(Beginning of Provided material)

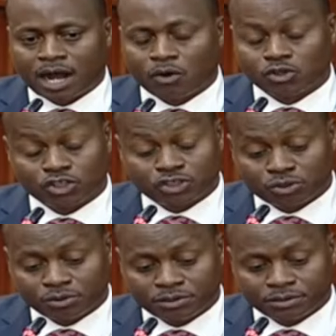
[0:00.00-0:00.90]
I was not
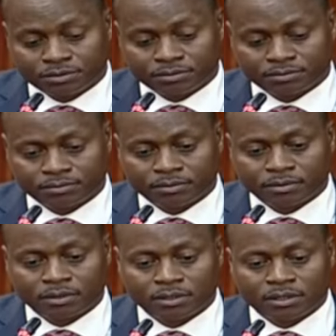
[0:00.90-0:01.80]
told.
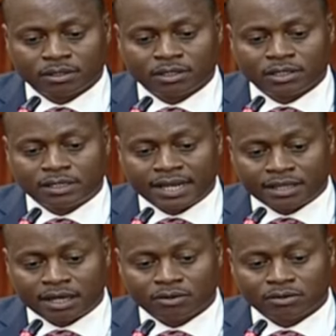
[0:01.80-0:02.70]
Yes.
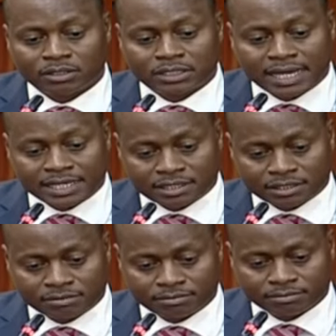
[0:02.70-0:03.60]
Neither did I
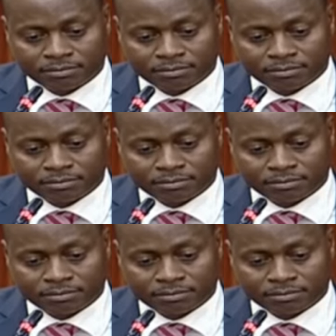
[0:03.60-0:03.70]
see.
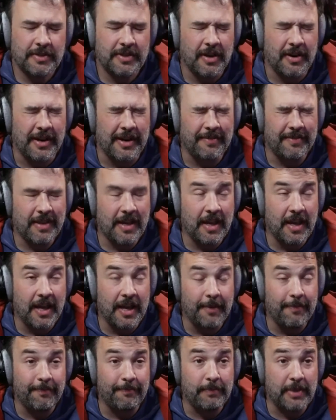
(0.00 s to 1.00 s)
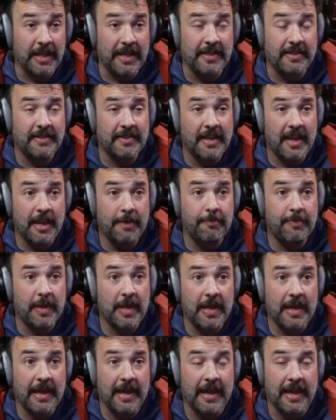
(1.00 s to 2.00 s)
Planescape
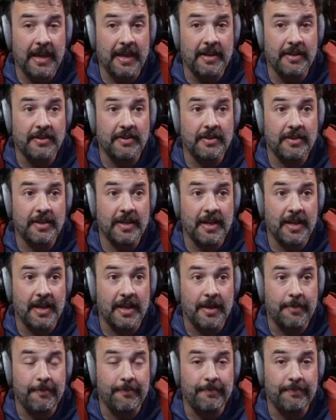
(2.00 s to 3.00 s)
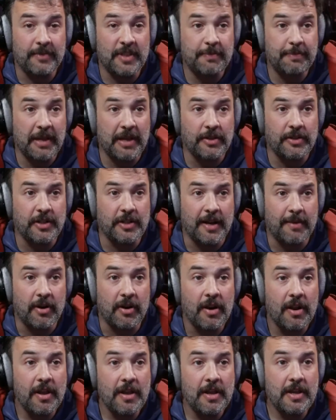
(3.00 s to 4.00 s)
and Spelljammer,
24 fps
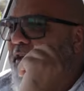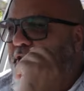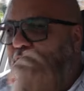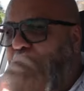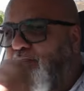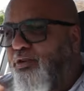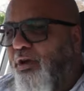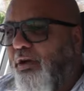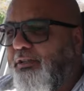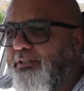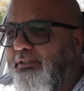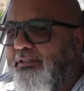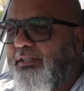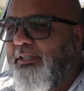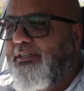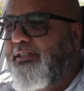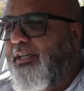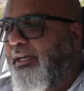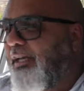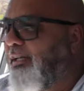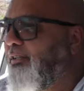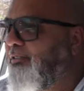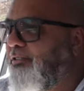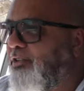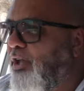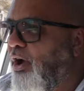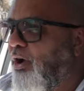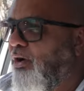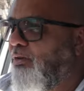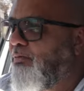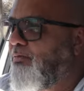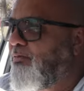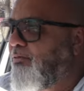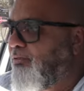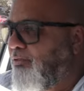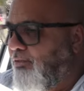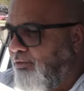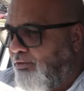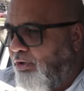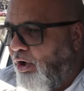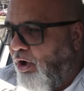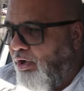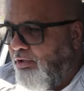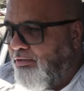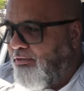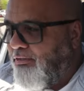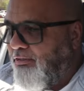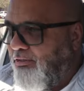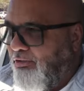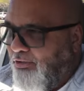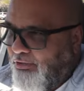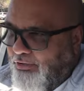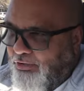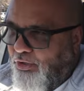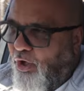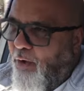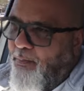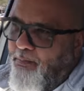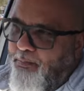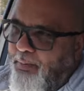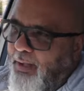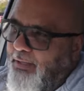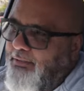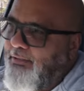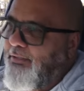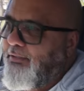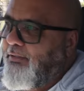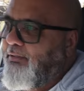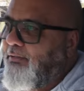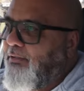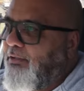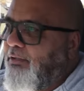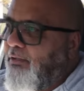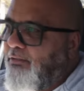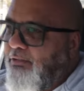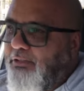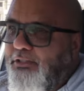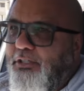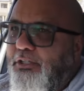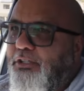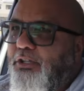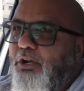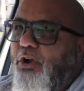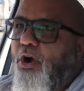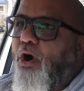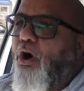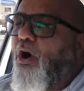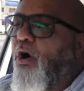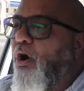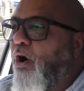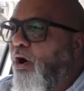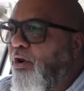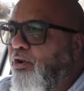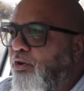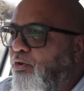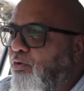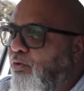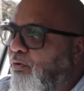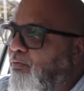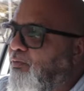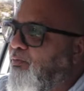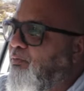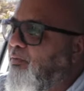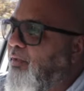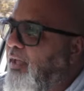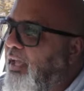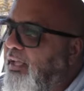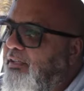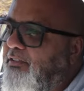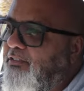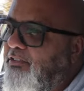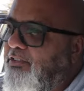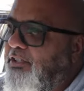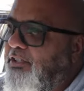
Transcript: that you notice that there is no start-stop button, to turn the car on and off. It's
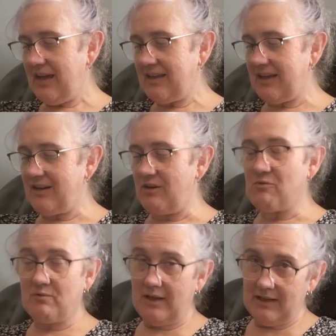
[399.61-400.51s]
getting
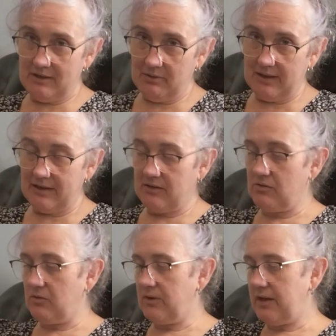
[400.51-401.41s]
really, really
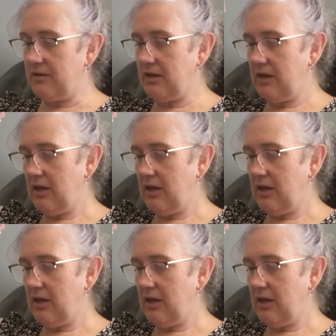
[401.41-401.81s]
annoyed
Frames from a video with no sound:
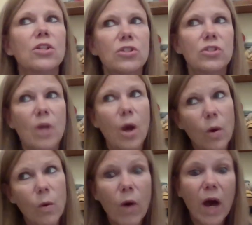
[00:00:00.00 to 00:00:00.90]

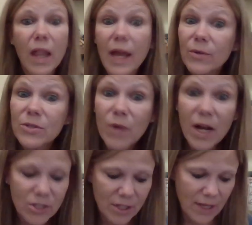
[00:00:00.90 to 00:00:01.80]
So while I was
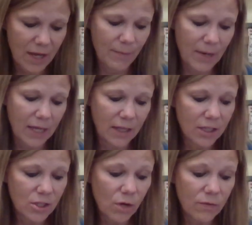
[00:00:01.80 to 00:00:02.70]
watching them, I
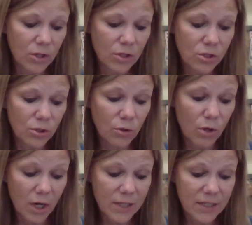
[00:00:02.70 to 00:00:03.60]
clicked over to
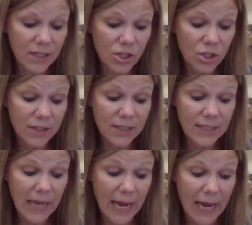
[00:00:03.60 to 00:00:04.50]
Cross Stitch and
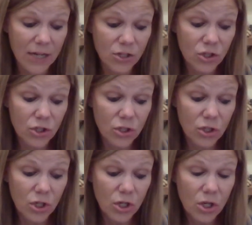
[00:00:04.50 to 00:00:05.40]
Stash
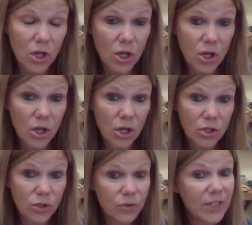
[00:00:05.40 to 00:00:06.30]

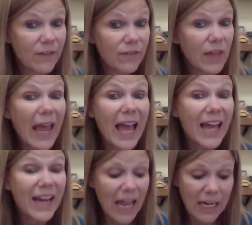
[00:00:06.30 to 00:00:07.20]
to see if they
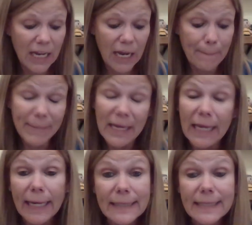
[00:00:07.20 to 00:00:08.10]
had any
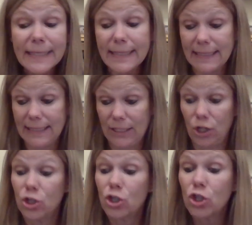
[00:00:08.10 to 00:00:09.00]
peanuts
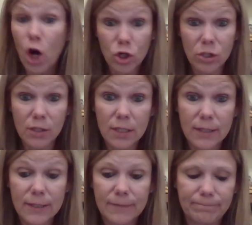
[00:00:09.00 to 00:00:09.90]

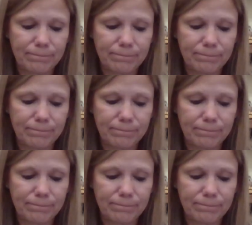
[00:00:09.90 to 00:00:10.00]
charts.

(End of Provided material)

Work to complete: The whole listing should be reproduced exactly. Images don't go in.

Result:
[0:00.00-0:00.90]
I was not
[0:00.90-0:01.80]
told.
[0:01.80-0:02.70]
Yes.
[0:02.70-0:03.60]
Neither did I
[0:03.60-0:03.70]
see.
(0.00 s to 1.00 s)
(1.00 s to 2.00 s)
Planescape
(2.00 s to 3.00 s)
(3.00 s to 4.00 s)
and Spelljammer,
24 fps
Transcript: that you notice that there is no start-stop button, to turn the car on and off. It's
[399.61-400.51s]
getting
[400.51-401.41s]
really, really
[401.41-401.81s]
annoyed
Frames from a video with no sound:
[00:00:00.00 to 00:00:00.90]

[00:00:00.90 to 00:00:01.80]
So while I was
[00:00:01.80 to 00:00:02.70]
watching them, I
[00:00:02.70 to 00:00:03.60]
clicked over to
[00:00:03.60 to 00:00:04.50]
Cross Stitch and
[00:00:04.50 to 00:00:05.40]
Stash
[00:00:05.40 to 00:00:06.30]

[00:00:06.30 to 00:00:07.20]
to see if they
[00:00:07.20 to 00:00:08.10]
had any
[00:00:08.10 to 00:00:09.00]
peanuts
[00:00:09.00 to 00:00:09.90]

[00:00:09.90 to 00:00:10.00]
charts.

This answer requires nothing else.